» **Work to be completed**
Exact retyping of the data: please keep every word and drop each picture.
[Given data — start]
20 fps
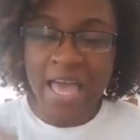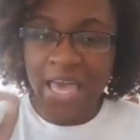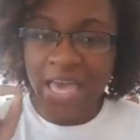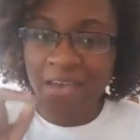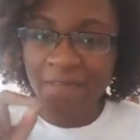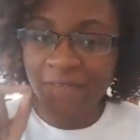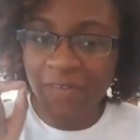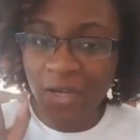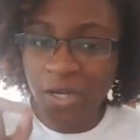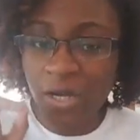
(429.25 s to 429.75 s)

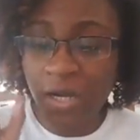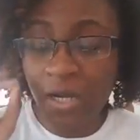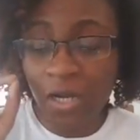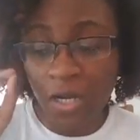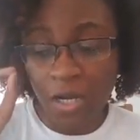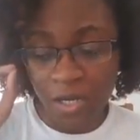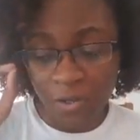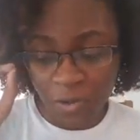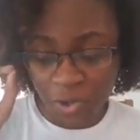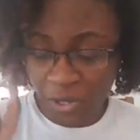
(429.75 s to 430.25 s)
If you're
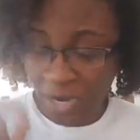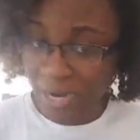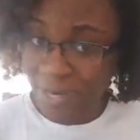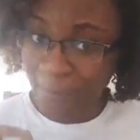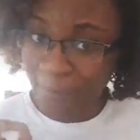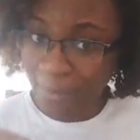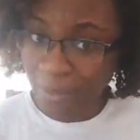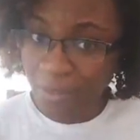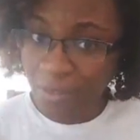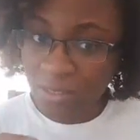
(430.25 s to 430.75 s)
trying to
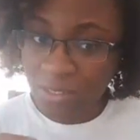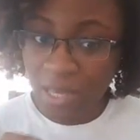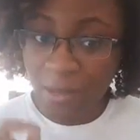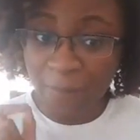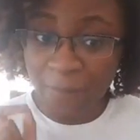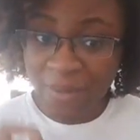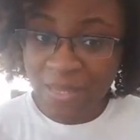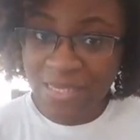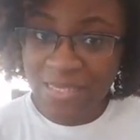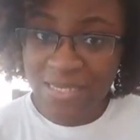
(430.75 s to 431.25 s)
build a
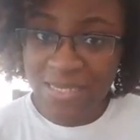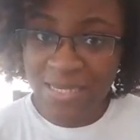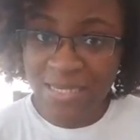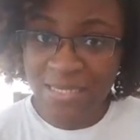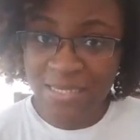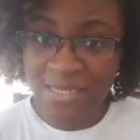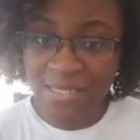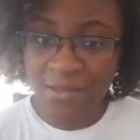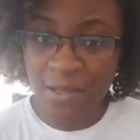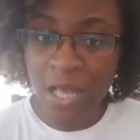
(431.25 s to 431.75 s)

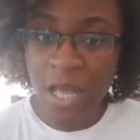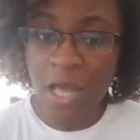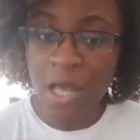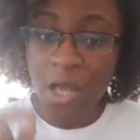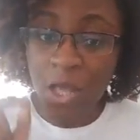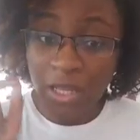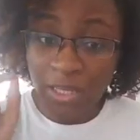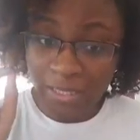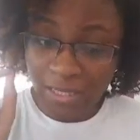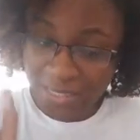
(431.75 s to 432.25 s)
business,
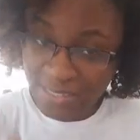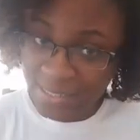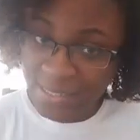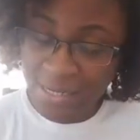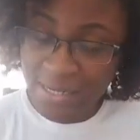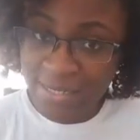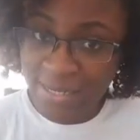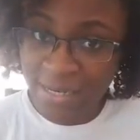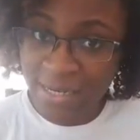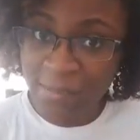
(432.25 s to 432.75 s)
listen
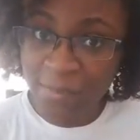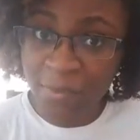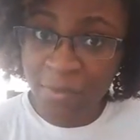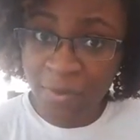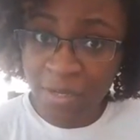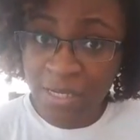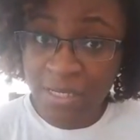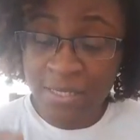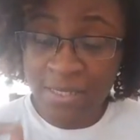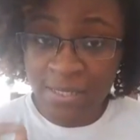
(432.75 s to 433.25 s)
to Tina
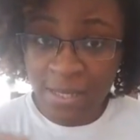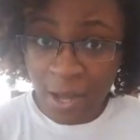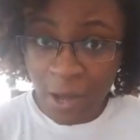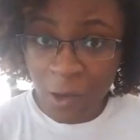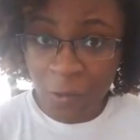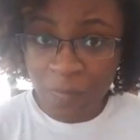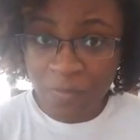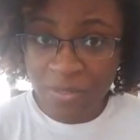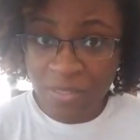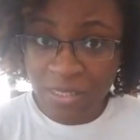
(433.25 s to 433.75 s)
Marie's
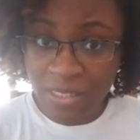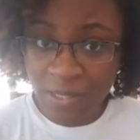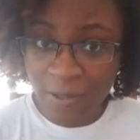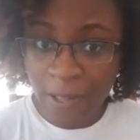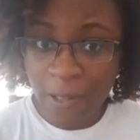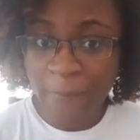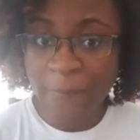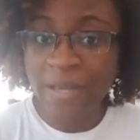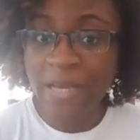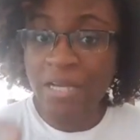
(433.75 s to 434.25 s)
scopes
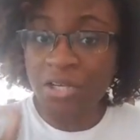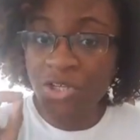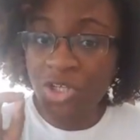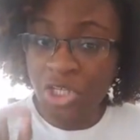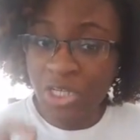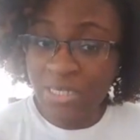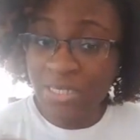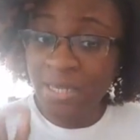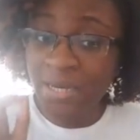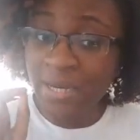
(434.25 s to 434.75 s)
because
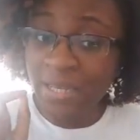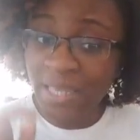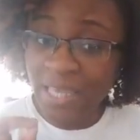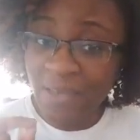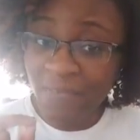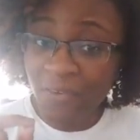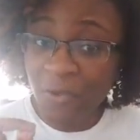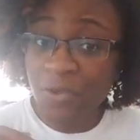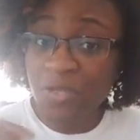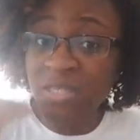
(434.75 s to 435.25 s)
she's going to
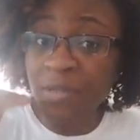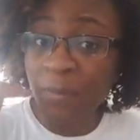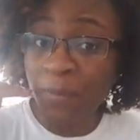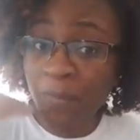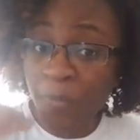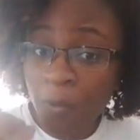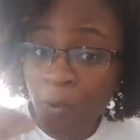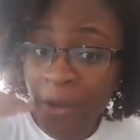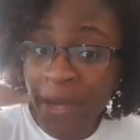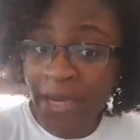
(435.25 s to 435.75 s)
give you some
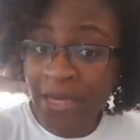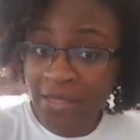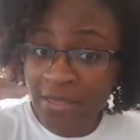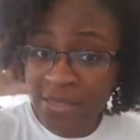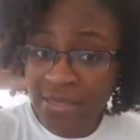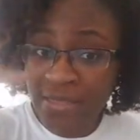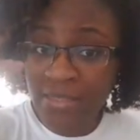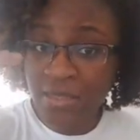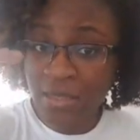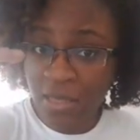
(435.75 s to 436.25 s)

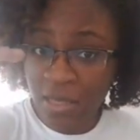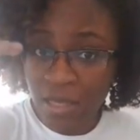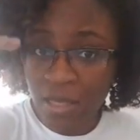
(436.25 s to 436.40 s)
points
[Given data — finish]
» **Solution to the problem**
20 fps
(429.25 s to 429.75 s)

(429.75 s to 430.25 s)
If you're
(430.25 s to 430.75 s)
trying to
(430.75 s to 431.25 s)
build a
(431.25 s to 431.75 s)

(431.75 s to 432.25 s)
business,
(432.25 s to 432.75 s)
listen
(432.75 s to 433.25 s)
to Tina
(433.25 s to 433.75 s)
Marie's
(433.75 s to 434.25 s)
scopes
(434.25 s to 434.75 s)
because
(434.75 s to 435.25 s)
she's going to
(435.25 s to 435.75 s)
give you some
(435.75 s to 436.25 s)

(436.25 s to 436.40 s)
points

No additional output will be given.